CSV Parsing on GPUs

This post is a part of a series. Click here for the previous post.

In this post, I (mostly) complete my port of nvParse to Rust.


After my last post, implementing the final kernel necessary for parsing most of a CSV file was almost trivial. Here’s the code:

#![cfg_attr(target_arch = "spirv", no_std)]
use glam::UVec3;
use kernelcodegen::generate_kernel;
use spirv_std::{glam, spirv};

fn parse_u32(input: &[u8], start_offset: usize, end_offset: usize) -> u32 {
    let mut val: u32 = 0;
    for i in start_offset..end_offset {
        let b = input[i];
        val *= 10;
        if b < b'0' || b > b'9' {
            return u32::max_value();
        }
        val += (b - b'0') as u32;
    };
    val
}

#[generate_kernel()]
#[spirv(compute(threads(256)))]
pub fn main_cc(
    #[spirv(global_invocation_id)] id: UVec3,
    #[spirv(storage_buffer, descriptor_set = 0, binding = 2)] input: &mut [u8],
    #[spirv(uniform, descriptor_set = 0, binding = 3)] input_len: &u32,
    #[spirv(uniform, descriptor_set = 0, binding = 4)] delimiter: &u8,
    #[spirv(uniform, descriptor_set = 0, binding = 5)] chunk_lines: &u32,
    #[spirv(storage_buffer, descriptor_set = 0, binding = 6)] line_start_offsets: &mut [u32],
    #[spirv(storage_buffer, descriptor_set = 0, binding = 7)] parsed: &mut [u32],
) {
    let index = (id.x * *chunk_lines) as usize;
    for i in 0..(*chunk_lines as usize) {
        if (index + i) >= (line_start_offsets.len() - 1) {
            break;
        }

        let start_offset = line_start_offsets[index + i] as usize;
        let res = if start_offset == 0 {
            // TODO access fields from the previous chunk
            u32::max_value()
        } else {
            // start_offset as u32
            let mut end_offset = start_offset;
            let mut found = true;
            while input[end_offset] != *delimiter && input[end_offset] != b'\n' {
                end_offset += 1;
                if end_offset >= (*input_len as usize) {
                    found = false;
                    break;
                }
            }

            if found {
                parse_u32(input, start_offset, end_offset)
            } else {
                // Failed to parse the value - this is probably because start_offset == *input_len
                1111000000 + (start_offset as u32)
            }
        };
        parsed[index + i] = res;
    }
}

There’s a few pieces missing here. One is that it’s possible that a chunk doesn’t end on a new line exactly. In that case, when processing the previous chunk, we cannot parse the final CSV entry, and when processing the current chunk, we need to access the last row of the previous chunk and concatenate that with the first line. This isn’t too complicated to implement, but it didn’t seem worth the effort to me. This highlights one of the key difficulties in using compute shaders instead of higher level APIs like CUDA. One must manually control how data is moved to the GPU, and buffer size limits can be pretty restrictive. However, the reference implementation for this effort (nvParse) seems to segfault on sufficiently large inputs, so I suppose my version is actually more robust.

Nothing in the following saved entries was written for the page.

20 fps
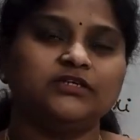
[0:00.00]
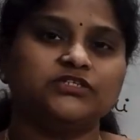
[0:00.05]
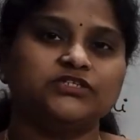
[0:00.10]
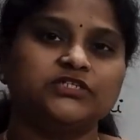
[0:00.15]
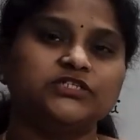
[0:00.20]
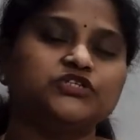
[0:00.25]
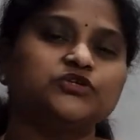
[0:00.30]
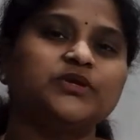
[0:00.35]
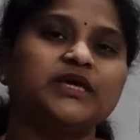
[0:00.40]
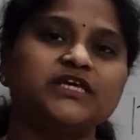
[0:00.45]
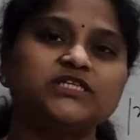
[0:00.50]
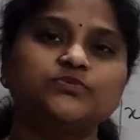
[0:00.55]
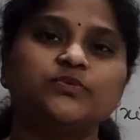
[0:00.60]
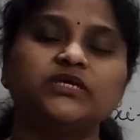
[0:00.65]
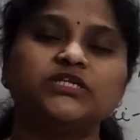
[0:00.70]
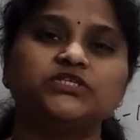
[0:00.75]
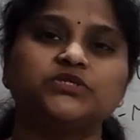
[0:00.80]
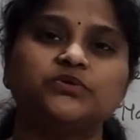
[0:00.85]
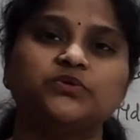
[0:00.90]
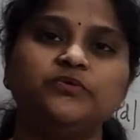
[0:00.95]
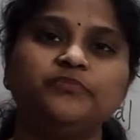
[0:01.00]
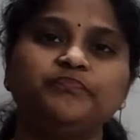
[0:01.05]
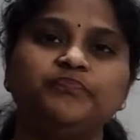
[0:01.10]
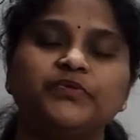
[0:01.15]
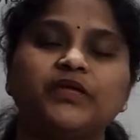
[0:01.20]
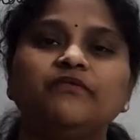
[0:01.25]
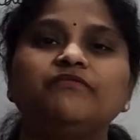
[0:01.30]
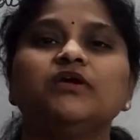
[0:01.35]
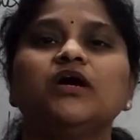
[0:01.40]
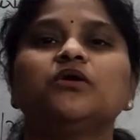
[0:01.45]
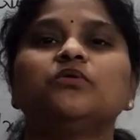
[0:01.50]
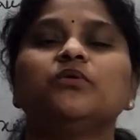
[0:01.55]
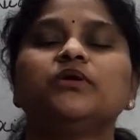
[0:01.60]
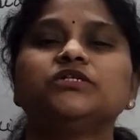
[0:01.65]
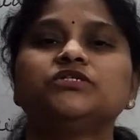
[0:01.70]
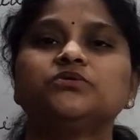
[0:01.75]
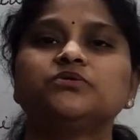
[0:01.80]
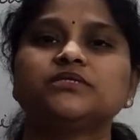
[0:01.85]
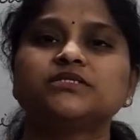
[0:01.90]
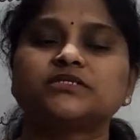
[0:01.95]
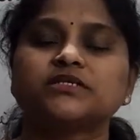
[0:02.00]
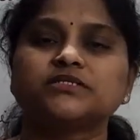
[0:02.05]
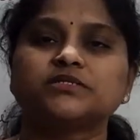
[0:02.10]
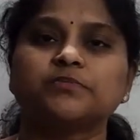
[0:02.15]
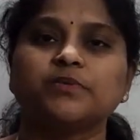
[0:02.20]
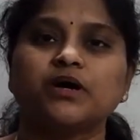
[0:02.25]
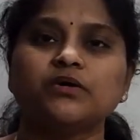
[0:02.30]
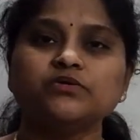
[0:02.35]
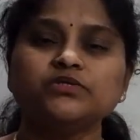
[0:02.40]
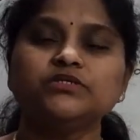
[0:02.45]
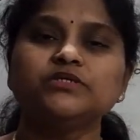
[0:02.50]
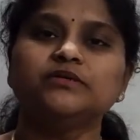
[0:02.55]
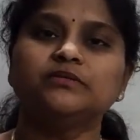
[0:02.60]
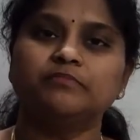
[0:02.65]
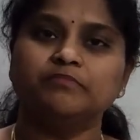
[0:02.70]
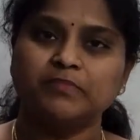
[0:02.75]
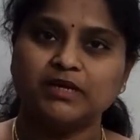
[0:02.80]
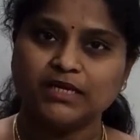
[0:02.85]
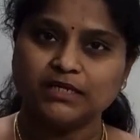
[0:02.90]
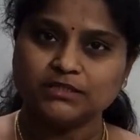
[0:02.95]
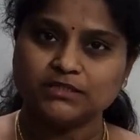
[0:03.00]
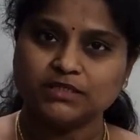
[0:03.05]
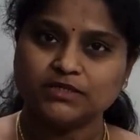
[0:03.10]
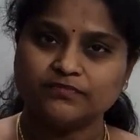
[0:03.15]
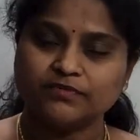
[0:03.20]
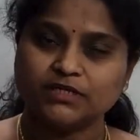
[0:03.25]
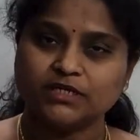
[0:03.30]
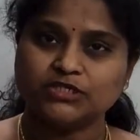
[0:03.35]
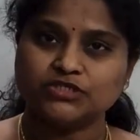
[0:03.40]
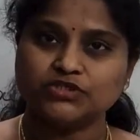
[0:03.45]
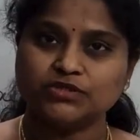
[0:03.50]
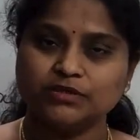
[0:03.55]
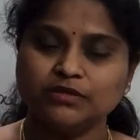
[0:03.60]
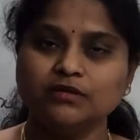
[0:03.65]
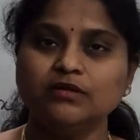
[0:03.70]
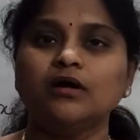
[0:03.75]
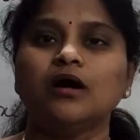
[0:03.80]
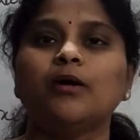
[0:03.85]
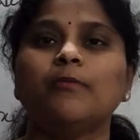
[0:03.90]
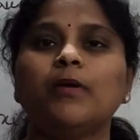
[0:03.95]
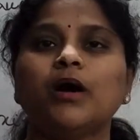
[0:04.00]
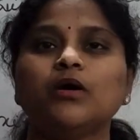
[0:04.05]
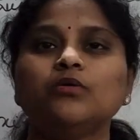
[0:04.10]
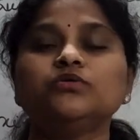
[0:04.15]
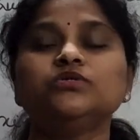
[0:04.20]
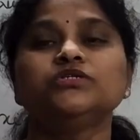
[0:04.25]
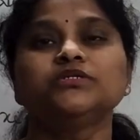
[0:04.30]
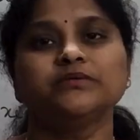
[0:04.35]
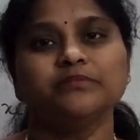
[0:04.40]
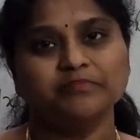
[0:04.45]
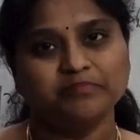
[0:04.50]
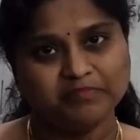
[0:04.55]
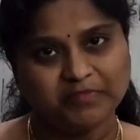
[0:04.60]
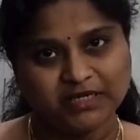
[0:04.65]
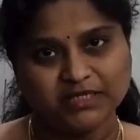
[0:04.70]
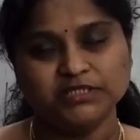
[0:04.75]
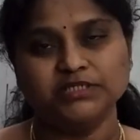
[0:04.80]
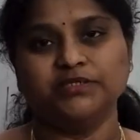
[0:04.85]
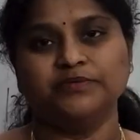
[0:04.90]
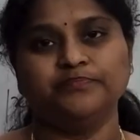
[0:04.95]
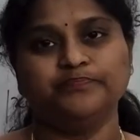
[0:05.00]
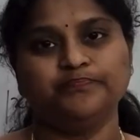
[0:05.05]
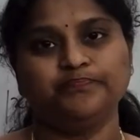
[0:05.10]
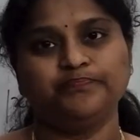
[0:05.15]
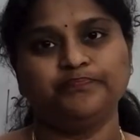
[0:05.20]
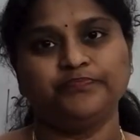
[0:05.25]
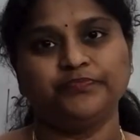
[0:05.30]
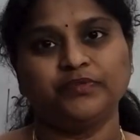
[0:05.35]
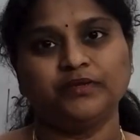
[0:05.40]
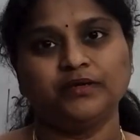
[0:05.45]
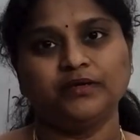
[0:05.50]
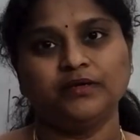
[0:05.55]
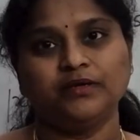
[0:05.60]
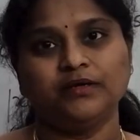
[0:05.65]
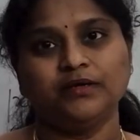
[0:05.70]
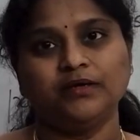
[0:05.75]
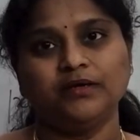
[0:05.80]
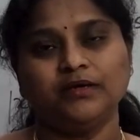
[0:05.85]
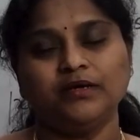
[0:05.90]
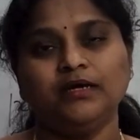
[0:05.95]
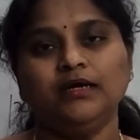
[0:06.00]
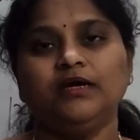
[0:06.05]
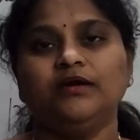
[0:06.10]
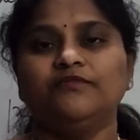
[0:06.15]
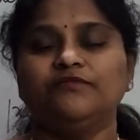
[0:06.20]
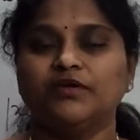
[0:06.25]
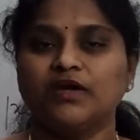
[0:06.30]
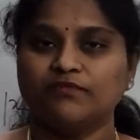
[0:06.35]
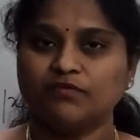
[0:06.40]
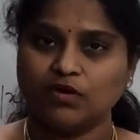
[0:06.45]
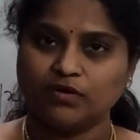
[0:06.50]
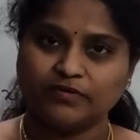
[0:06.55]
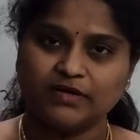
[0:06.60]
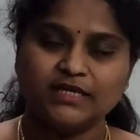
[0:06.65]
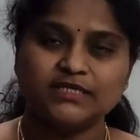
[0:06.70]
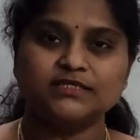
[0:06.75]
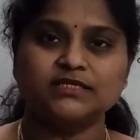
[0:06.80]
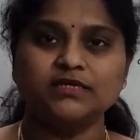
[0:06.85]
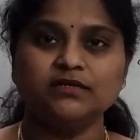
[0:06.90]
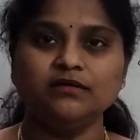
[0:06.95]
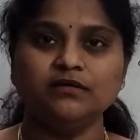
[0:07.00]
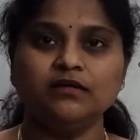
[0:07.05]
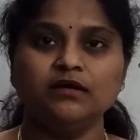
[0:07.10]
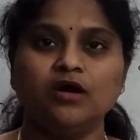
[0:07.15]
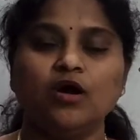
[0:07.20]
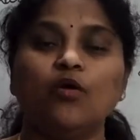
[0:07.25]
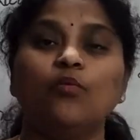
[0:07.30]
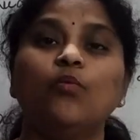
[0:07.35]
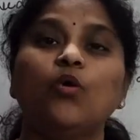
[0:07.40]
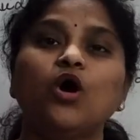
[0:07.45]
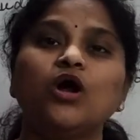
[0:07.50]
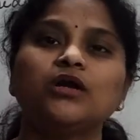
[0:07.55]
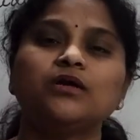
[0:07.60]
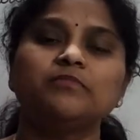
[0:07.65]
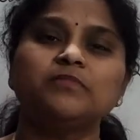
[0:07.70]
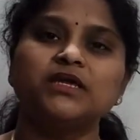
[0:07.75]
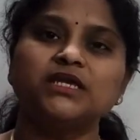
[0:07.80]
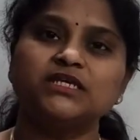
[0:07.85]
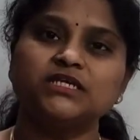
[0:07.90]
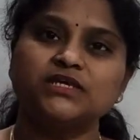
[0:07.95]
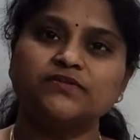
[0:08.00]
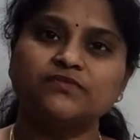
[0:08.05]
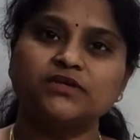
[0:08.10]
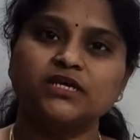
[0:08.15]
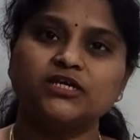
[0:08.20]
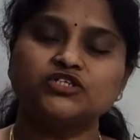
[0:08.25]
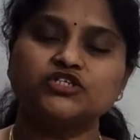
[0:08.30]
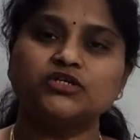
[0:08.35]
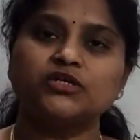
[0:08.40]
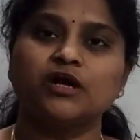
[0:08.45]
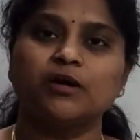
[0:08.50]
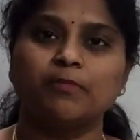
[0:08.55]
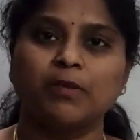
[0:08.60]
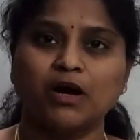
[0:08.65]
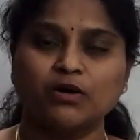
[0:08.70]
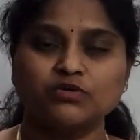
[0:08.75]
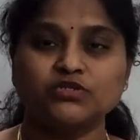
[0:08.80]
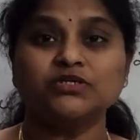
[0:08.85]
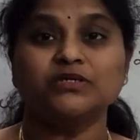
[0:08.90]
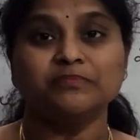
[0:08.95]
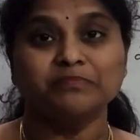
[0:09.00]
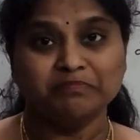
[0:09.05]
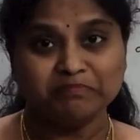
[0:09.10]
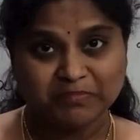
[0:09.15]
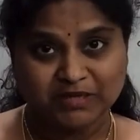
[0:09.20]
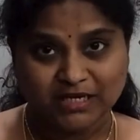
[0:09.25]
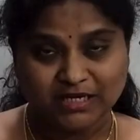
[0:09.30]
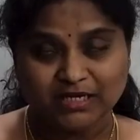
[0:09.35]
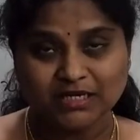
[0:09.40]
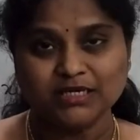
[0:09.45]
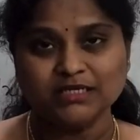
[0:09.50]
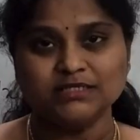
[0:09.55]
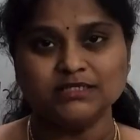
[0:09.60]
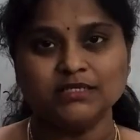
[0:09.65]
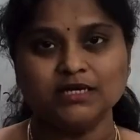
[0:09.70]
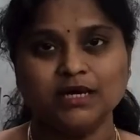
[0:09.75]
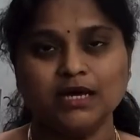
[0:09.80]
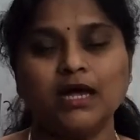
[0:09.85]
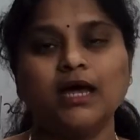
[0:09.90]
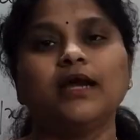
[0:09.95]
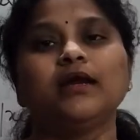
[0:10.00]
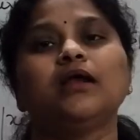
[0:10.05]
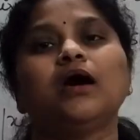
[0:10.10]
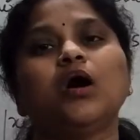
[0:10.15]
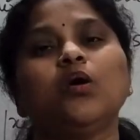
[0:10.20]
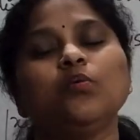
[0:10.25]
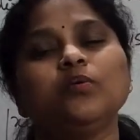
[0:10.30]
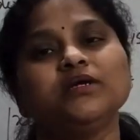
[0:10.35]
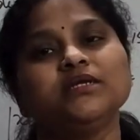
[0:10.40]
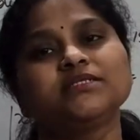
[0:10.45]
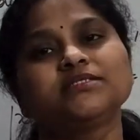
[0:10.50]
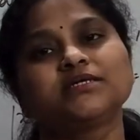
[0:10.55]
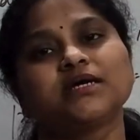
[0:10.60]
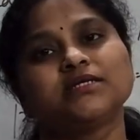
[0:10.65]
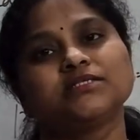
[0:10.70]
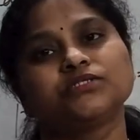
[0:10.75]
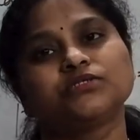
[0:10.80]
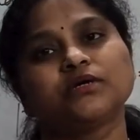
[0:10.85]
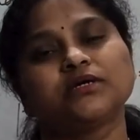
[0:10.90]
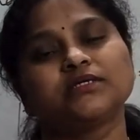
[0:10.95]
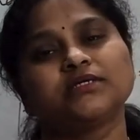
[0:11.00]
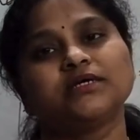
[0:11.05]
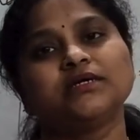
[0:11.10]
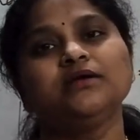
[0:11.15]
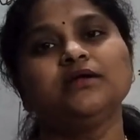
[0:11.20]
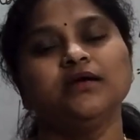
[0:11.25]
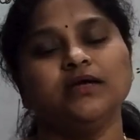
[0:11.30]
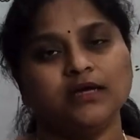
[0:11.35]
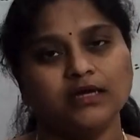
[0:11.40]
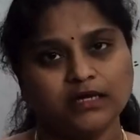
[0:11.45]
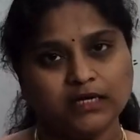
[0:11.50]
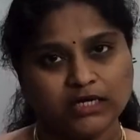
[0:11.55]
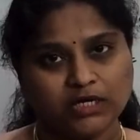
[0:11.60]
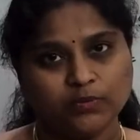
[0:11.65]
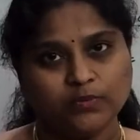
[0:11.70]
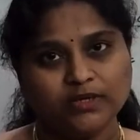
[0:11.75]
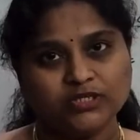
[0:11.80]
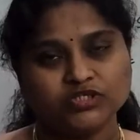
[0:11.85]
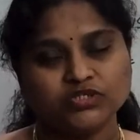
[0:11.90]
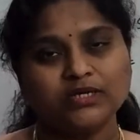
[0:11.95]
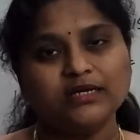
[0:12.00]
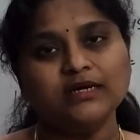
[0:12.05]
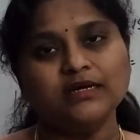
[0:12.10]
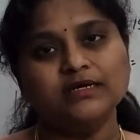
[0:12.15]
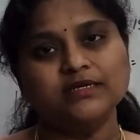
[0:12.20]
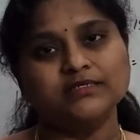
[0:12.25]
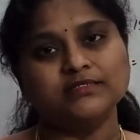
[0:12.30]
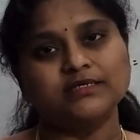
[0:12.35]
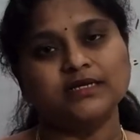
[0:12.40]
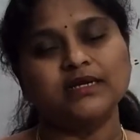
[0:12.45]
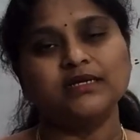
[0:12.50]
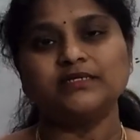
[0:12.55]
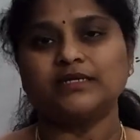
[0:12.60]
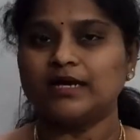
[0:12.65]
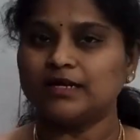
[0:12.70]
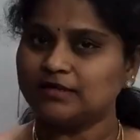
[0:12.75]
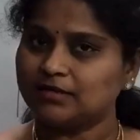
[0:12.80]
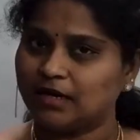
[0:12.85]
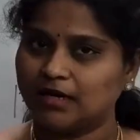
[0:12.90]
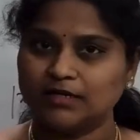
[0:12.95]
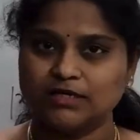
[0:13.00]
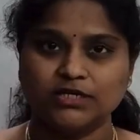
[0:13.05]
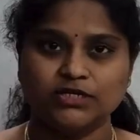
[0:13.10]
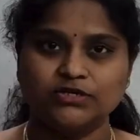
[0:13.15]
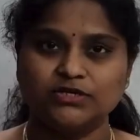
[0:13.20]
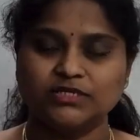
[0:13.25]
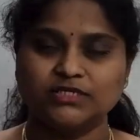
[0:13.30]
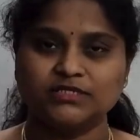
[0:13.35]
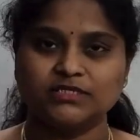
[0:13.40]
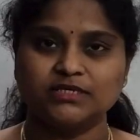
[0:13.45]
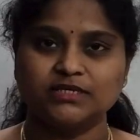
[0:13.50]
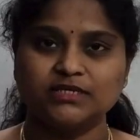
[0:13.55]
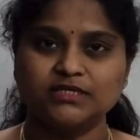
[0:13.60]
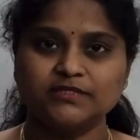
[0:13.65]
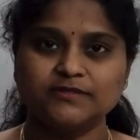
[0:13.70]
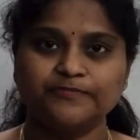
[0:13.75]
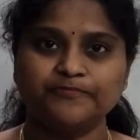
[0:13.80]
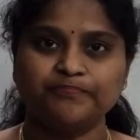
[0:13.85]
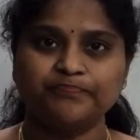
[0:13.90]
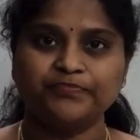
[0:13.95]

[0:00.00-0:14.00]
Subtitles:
In today's video, we are going to discuss about mean deviation about median. We have already seen what mean deviation about mean is and how it is constructed in individual, discrete and continuous series.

Another missing piece is that I’m only extracting a single field from the CSV. This is also just to make my implementation simpler. nvParse hardcodes the schema it’s parsing and extracts all fields - it’s completely feasible for me to do the same, but I decided to just implement a single field.

A pain point I hit in rust-gpu here was that parsing string as integers. The codegen backend doesn’t support taking slices of a buffer, which means that just calling .parse() on a string isn’t allowed, and to make matters worse, methods that I implement must take start/end offsets to avoid creating slices. This seems like something that can be improved as the project matures though - but further suggests that rust-gpu isn’t the best choice for GPGPU yet.

Comparing with nvParse

For a file with 10000000 lines, nvParse runs in around 1.6s. My implementation takes about 2s. I think the most likely source of slower performance in my implementation is in reading data back to the CPU. nvParse only reads once, but my implementation does one read per chunk. This is definitely possible to avoid by filling up buffers across multiple chunks and then reading only at the end.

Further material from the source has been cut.